Incorporating historical revisions, meant that the Q1 BDI reflected the weakest business debt conditions since the global financial recession in 2009. Despite the small improvement in Q2 2019, these readings still reflect a significant worsening of the financial position of companies in South Africa in relation to conditions which had prevailed in recent years.
“The impact of poor domestic economic conditions on the financial state of companies has been further exacerbated by growing signs of a slowdown in the global economy as well,” said Thabo Hermanus, chief operating officer at Experian South Africa.

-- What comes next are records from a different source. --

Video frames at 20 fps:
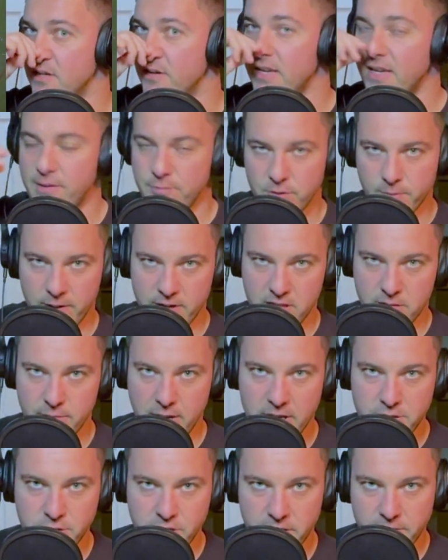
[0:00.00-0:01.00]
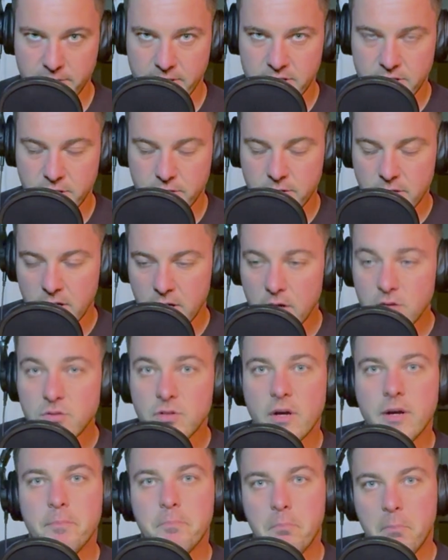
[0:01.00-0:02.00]
He was man of the match anyway, so,
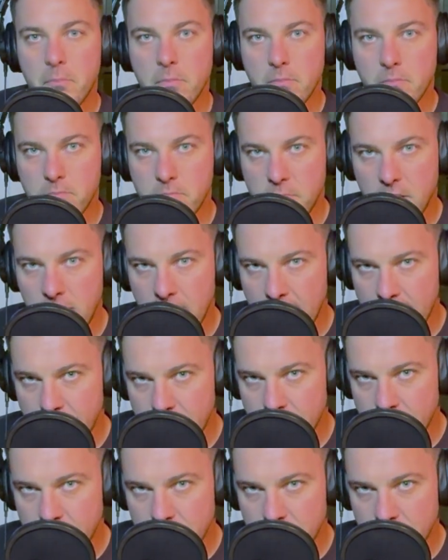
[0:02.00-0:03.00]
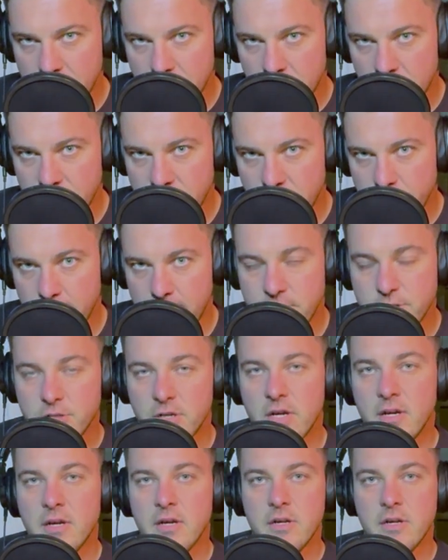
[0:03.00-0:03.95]
sorry, player of the match.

GDP lower than expected as a result of load-shedding
In the wake of the historical revisions, the BDI has fallen into significantly negative territory in Q1 and Q2 2019. The main deterioration of inputs relates to the country’s Q1 GDP, Experian said.
The Q1 GDP quarter-on-quarter annualised growth rate of -3.2% turned out to be considerably worse than all consensus forecasts. Expectations of stronger GDP growth in Q2 2019 contributed to an improved BDI in the latest release, the consumer credit reporting said.
The relative improvement in the Q2 BDI was however slightly hampered by US GDP which fell back in Q2 to 2.1% on a quarter-on-quarter annualised basis from 3.1% in Q1.
Additionally, the differential between the producer price index (PPI) and the consumer price index (CPI) inflation rates increased in Q2, suggesting a squeeze on corporate profit margins.
“Long-term interest rates also fell quite sharply relative to short-term interest rates, indicative of an increasingly gloomy view of longer-term economic growth conditions,” Experian said.
Debt age ratio
The outstanding debtors’ days in the 30:60 days ratio increased to 33.49% in Q2 from 29.03% in Q1. The deterioration in the 60:90 day ratio was less marked, rising to 11.76% in Q2 from 11.33% in Q1, the index found.
While the overall number of outstanding debtors’ days improved slightly from 56.7 to 54.6 in Q2 2019, the age profile of these debtors’ days worsened, with the ratio of outstanding debt owed of 30 to 60 days relative to that owed of less than 30 days increased further to 33.49% in Q2 from 29.03% in Q1.
“It is apparent that the cumulative effect of weak economic activity extending over several years now, with economic growth less than 1.5% per annum in each of the past four years, has finally begun to compel businesses to hold back from meeting their debt commitments for as long as possible in order to survive,” Hermanus said.
Small Businesses are battling to survive
Whilst the overall debt situation amongst businesses might not have been favourable in the first half of 2019, that of SMEs posted a significant further deterioration.
Whereas the total number of outstanding debtors’ days decreased slightly in Q2, to 54.6, from 56.7 in Q1, it worsened in the case of small businesses with SME outstanding debtors’ days rising to a record 66.4 in Q2, from 65.5 in Q1 and levels of below 60 a year ago.
“SMEs are struggling to sustain cash flows with which to survive in the face of tardiness on the part of their bigger counterparts to pay them for work done.
“It would seem that the brunt of the impact of the weakness of domestic economic conditions has been borne by small businesses, with many of these being forced to close down after struggling to remain in operation for as long as possible,” said Hermanus.
The slump in economic conditions in South Africa experienced since 2014 represents the longest sustained period of economic weakness in almost a century. Per capita GDP growth will have been negative on average for four consecutive years, Experian pointed out.
“Although the slump in economic growth has not taken the economy into deep recession, it has been sufficient in its duration to impact the ability of businesses, especially smaller ones, to survive,” Hermanus said.